Your assignment → Set down the data again exactly. Pictures are not part of the copy.

Recorded data:
■ ■ ■ ■ ■ ■ ■

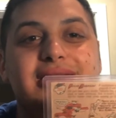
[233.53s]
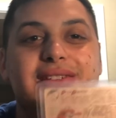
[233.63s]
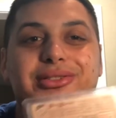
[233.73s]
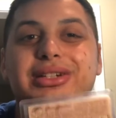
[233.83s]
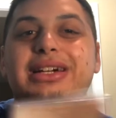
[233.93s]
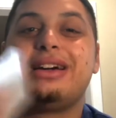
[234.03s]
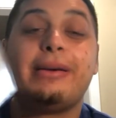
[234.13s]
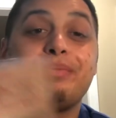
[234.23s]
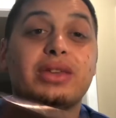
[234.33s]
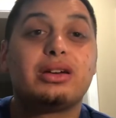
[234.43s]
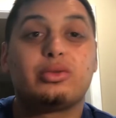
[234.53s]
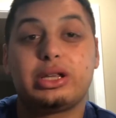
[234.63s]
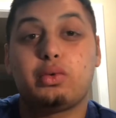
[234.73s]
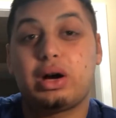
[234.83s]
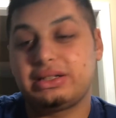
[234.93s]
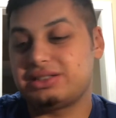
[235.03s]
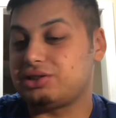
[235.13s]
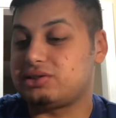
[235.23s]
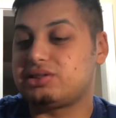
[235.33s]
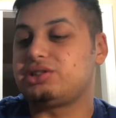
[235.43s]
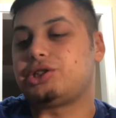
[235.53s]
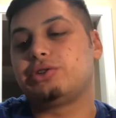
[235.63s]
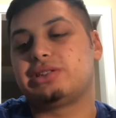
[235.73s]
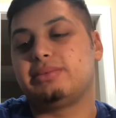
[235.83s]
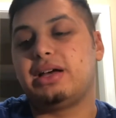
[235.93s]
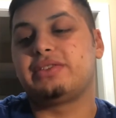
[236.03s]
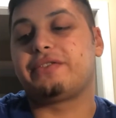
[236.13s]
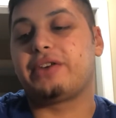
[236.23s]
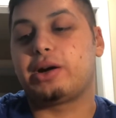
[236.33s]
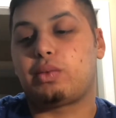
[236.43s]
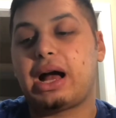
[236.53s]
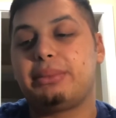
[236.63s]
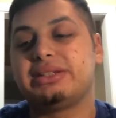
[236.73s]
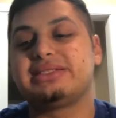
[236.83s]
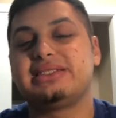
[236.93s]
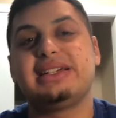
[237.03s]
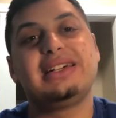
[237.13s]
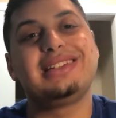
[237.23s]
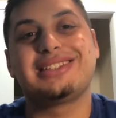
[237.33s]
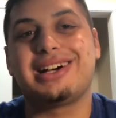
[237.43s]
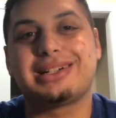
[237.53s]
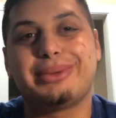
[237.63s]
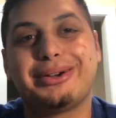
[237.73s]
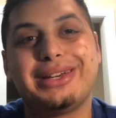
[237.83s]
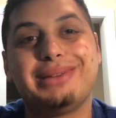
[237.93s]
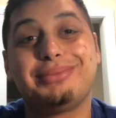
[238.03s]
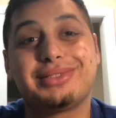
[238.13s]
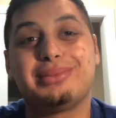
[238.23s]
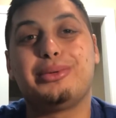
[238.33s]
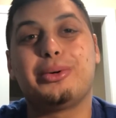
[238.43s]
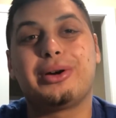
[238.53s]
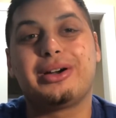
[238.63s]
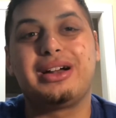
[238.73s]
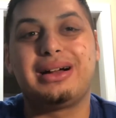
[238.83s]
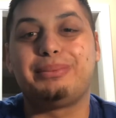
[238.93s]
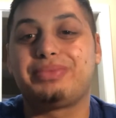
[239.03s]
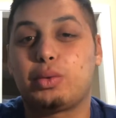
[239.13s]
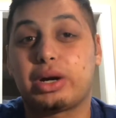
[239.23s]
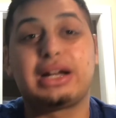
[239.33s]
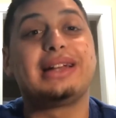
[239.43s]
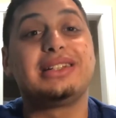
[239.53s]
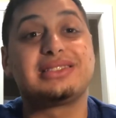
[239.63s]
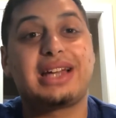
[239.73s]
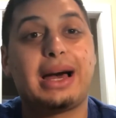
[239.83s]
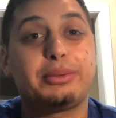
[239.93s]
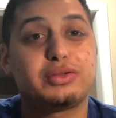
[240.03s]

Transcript: So really wanted to just show some love to Frank Robinson and talk about him some more. Working on his Topps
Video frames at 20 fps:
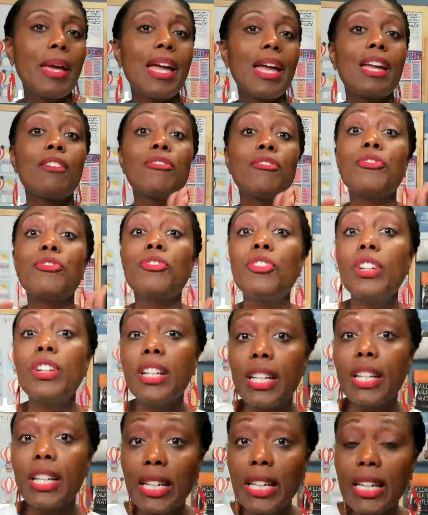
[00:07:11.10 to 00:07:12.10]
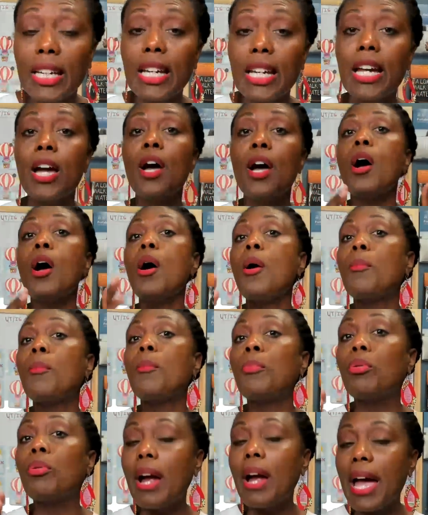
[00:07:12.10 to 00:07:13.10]
a free
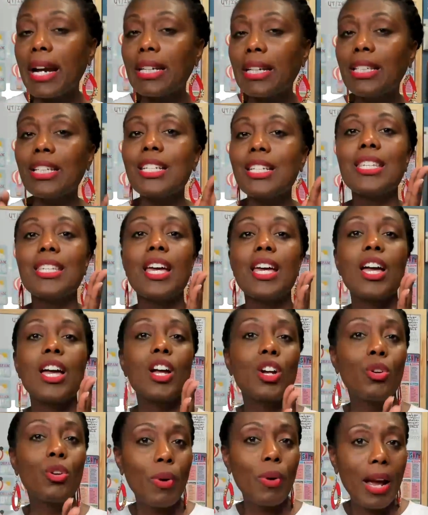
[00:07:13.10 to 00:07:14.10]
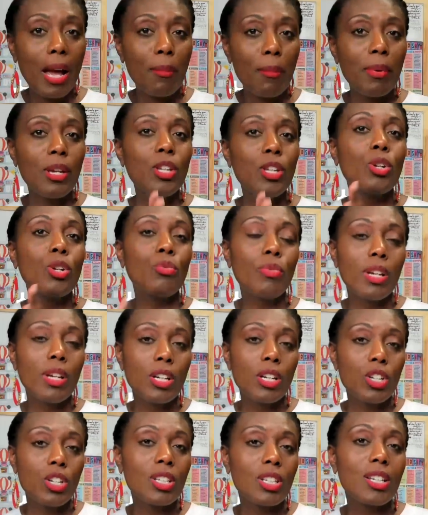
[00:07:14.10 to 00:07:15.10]
practice grabbing your
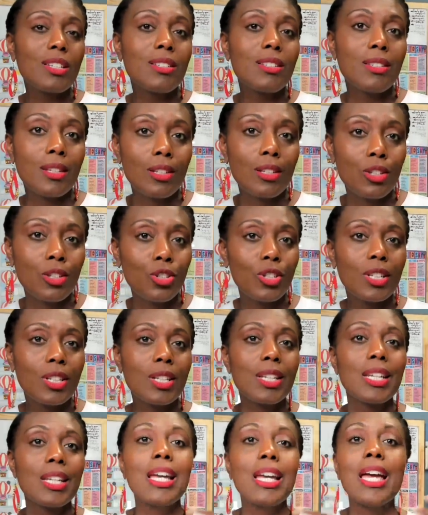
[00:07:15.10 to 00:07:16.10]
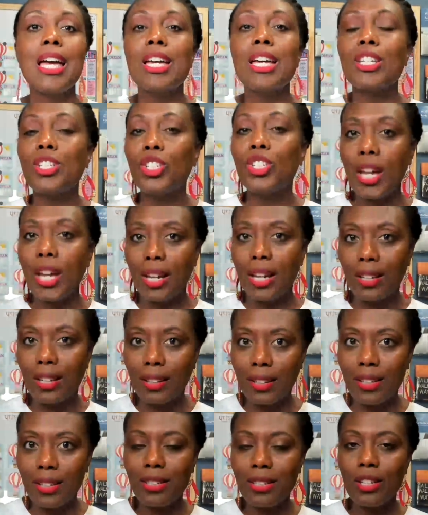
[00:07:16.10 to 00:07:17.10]
reader's attention
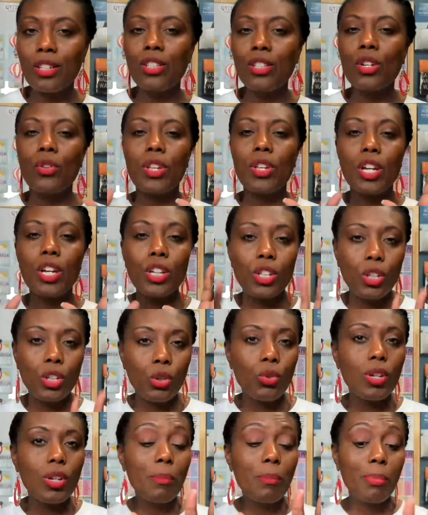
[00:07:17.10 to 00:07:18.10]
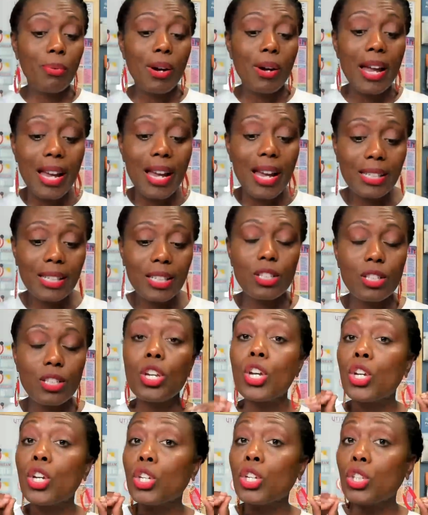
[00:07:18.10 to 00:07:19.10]
checklist so that you can practice
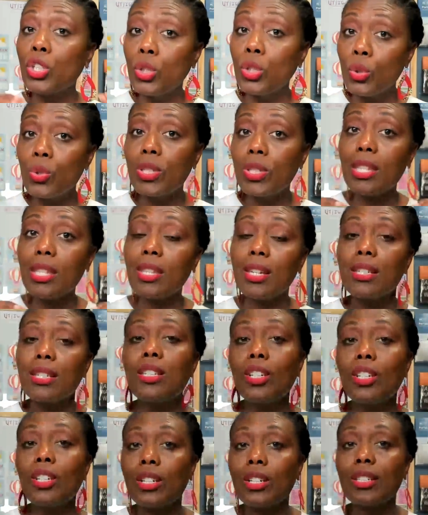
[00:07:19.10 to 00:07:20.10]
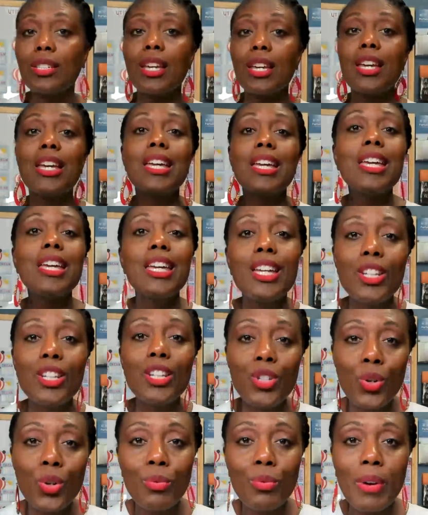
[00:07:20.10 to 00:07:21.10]
using these hooks in
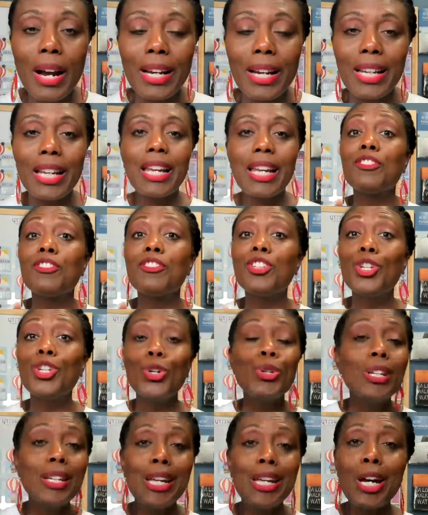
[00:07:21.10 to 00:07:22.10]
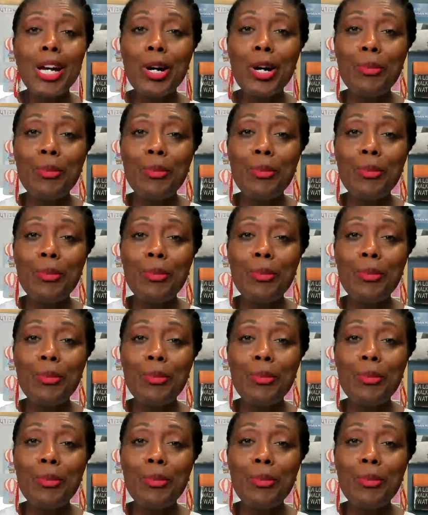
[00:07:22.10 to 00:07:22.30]
your writing. If you need help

■ ■ ■ ■ ■ ■ ■

Answer for this exercise →
[233.53s]
[233.63s]
[233.73s]
[233.83s]
[233.93s]
[234.03s]
[234.13s]
[234.23s]
[234.33s]
[234.43s]
[234.53s]
[234.63s]
[234.73s]
[234.83s]
[234.93s]
[235.03s]
[235.13s]
[235.23s]
[235.33s]
[235.43s]
[235.53s]
[235.63s]
[235.73s]
[235.83s]
[235.93s]
[236.03s]
[236.13s]
[236.23s]
[236.33s]
[236.43s]
[236.53s]
[236.63s]
[236.73s]
[236.83s]
[236.93s]
[237.03s]
[237.13s]
[237.23s]
[237.33s]
[237.43s]
[237.53s]
[237.63s]
[237.73s]
[237.83s]
[237.93s]
[238.03s]
[238.13s]
[238.23s]
[238.33s]
[238.43s]
[238.53s]
[238.63s]
[238.73s]
[238.83s]
[238.93s]
[239.03s]
[239.13s]
[239.23s]
[239.33s]
[239.43s]
[239.53s]
[239.63s]
[239.73s]
[239.83s]
[239.93s]
[240.03s]

Transcript: So really wanted to just show some love to Frank Robinson and talk about him some more. Working on his Topps
Video frames at 20 fps:
[00:07:11.10 to 00:07:12.10]
[00:07:12.10 to 00:07:13.10]
a free
[00:07:13.10 to 00:07:14.10]
[00:07:14.10 to 00:07:15.10]
practice grabbing your
[00:07:15.10 to 00:07:16.10]
[00:07:16.10 to 00:07:17.10]
reader's attention
[00:07:17.10 to 00:07:18.10]
[00:07:18.10 to 00:07:19.10]
checklist so that you can practice
[00:07:19.10 to 00:07:20.10]
[00:07:20.10 to 00:07:21.10]
using these hooks in
[00:07:21.10 to 00:07:22.10]
[00:07:22.10 to 00:07:22.30]
your writing. If you need help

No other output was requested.